Databases 11 min read

Analysis and Fix of a Redis Replication Offset Bug Caused by Full‑Sync Interference

This article details a deep‑rooted Redis replication bug where slave offsets become larger than the master after a network interruption, explains the underlying cause in the full‑sync process, describes the code changes made to fix it, and offers testing and prevention guidance.

Baidu Intelligent Testing
Baidu Intelligent Testing
Baidu Intelligent Testing
Analysis and Fix of a Redis Replication Offset Bug Caused by Full‑Sync Interference

Background

On July 31, 2015, a TOR failure caused a one‑hour network outage; after recovery, several Redis slaves showed offsets larger than the master, except for slave0.

Redis uses offset values for incremental synchronization: a slave sends its current offset to the master, which then sends data after that offset. An offset larger than the master indicates a synchronization logic error.

Impact

Redis replication has three sync modes:

Full sync (initial connection or incremental sync failure) – master dumps all data to the slave.

Incremental sync (brief connection loss) – master sends data after the slave’s reported offset.

Long‑connection sync (normal operation) – master streams all write requests to the slave.

The bug affects only incremental sync, leading to two scenarios:

After the issue, the slave’s offset is larger than the master’s during incremental sync – incremental sync fails, triggering a full sync; slave data remains unaffected.

After the issue, the slave’s offset is smaller than the master’s during incremental sync – the slave ends up with fewer records than the master.

Bug Localization

The anomaly originates from the replica_offset handling in the slave. The initialization and update logic are illustrated in the following diagrams:

When a slave receives a "+FULLRESYNC" response, it updates its offset accordingly.

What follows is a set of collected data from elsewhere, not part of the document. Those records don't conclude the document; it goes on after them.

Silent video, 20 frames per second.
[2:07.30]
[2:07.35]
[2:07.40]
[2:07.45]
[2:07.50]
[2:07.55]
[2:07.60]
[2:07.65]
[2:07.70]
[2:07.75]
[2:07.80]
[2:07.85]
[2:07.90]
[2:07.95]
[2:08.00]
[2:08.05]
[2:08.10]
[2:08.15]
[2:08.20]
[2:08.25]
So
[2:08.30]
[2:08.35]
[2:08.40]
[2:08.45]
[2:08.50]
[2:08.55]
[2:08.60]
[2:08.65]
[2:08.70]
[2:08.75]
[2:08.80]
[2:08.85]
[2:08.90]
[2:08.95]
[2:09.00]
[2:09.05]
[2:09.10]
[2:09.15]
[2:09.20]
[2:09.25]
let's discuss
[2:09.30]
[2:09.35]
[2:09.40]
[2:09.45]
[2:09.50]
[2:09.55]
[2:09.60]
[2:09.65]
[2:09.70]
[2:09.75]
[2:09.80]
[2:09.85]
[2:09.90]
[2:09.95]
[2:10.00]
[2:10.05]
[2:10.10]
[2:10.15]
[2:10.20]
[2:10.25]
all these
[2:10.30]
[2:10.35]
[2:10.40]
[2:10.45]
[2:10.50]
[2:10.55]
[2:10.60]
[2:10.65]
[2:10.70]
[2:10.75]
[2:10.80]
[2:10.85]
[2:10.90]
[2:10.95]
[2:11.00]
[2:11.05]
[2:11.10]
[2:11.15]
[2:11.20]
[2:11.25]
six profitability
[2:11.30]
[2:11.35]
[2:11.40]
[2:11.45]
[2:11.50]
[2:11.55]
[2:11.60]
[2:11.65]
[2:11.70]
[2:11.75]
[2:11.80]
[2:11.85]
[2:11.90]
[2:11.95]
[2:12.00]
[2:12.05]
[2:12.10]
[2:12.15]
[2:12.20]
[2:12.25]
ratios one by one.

During normal long‑connection sync, the offset increments with each request:

Combining the initialization and update logic shows that the offset anomaly is triggered by full syncs, because:

During the outage, the master‑slave connection is broken, so normal sync cannot cause the anomaly.

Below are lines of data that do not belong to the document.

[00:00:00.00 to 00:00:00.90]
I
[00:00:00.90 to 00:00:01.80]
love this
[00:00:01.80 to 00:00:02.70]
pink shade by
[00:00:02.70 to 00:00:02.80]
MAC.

In normal sync, the slave offset can only be smaller, never larger, than the master.

Source Code Analysis

The master’s incremental‑sync handling is simplified in the diagram below:

The master first sets psync_offset to its current offset, then checks for an ongoing BGSAVE. If another slave is already performing BGSAVE, the master copies that slave’s output buffer to the new slave, which leads to the bug:

When the first slave performs a full sync, the master returns its current offset o1 and starts BGSAVE, writing new writes to repl_buffer . If a second slave requests a full sync before the first BGSAVE finishes, the master returns a larger offset o2 (where o2 > o1 ) and reuses the first slave’s buffer. Consequently, the second slave’s offset becomes larger than the master’s.

Fix Implementation

After identifying the root cause, developers changed the code so that during a full sync the master no longer returns the current offset; instead it returns the offset saved at the start of BGSAVE, stored in server.fullsync_repl_offset . This ensures all slaves receive the same offset.

Testing

Post‑fix regression testing verifies the master‑slave sync flow. The diagram below shows the updated logic:

If a slave requests a full sync while the master is already performing BGSAVE, the master marks the slave as WAIT_BGSAVE_START and later resumes sync after BGSAVE completes, ensuring the slave’s offset is not larger than the master’s.

New Issue

A related problem occurs when the master is already in BGSAVE:

The slave requests a full sync; the master returns offset o1 and marks the slave WAIT_BGSAVE_START .

After BGSAVE finishes, the master starts a new BGSAVE, now at offset o2 , and writes incremental data to the slave’s buffer.

After dumping data, the master’s offset becomes o2 + inc , while the slave’s offset is o1 + inc , with o1 < o2 .

This makes the slave’s offset smaller than the master’s, causing data inconsistency after a brief network loss and duplicate writes.

Resolution from Redis Community

The Redis maintainers provided a fix (see commit ) that changes the full‑sync response: the master no longer returns its current offset immediately but buffers it as incremental data.

Conclusion

This hidden, large‑scale bug demonstrates how difficult it is to detect low‑level service issues. Even with extensive automated test suites (over 200 cases), such bugs can persist. Effective code review (CR) and thorough testing are essential; reviewers should map out execution flows, examine variable initialization, memory management, and branch logic to uncover subtle defects.

Testing Tips

Increase CR effort and understand the code deeply to write comprehensive test cases.

During CR, draw flowcharts (at least mentally) to analyze logic paths.

Check variable initialization, possible dirty values, dynamic memory allocation/release, and branch correctness.

Bug Localization Tips

Identify the exact variable or function causing the issue.

Read the code to locate initialization and call sites.

Analyze why a variable or function may fail and verify the corresponding logic.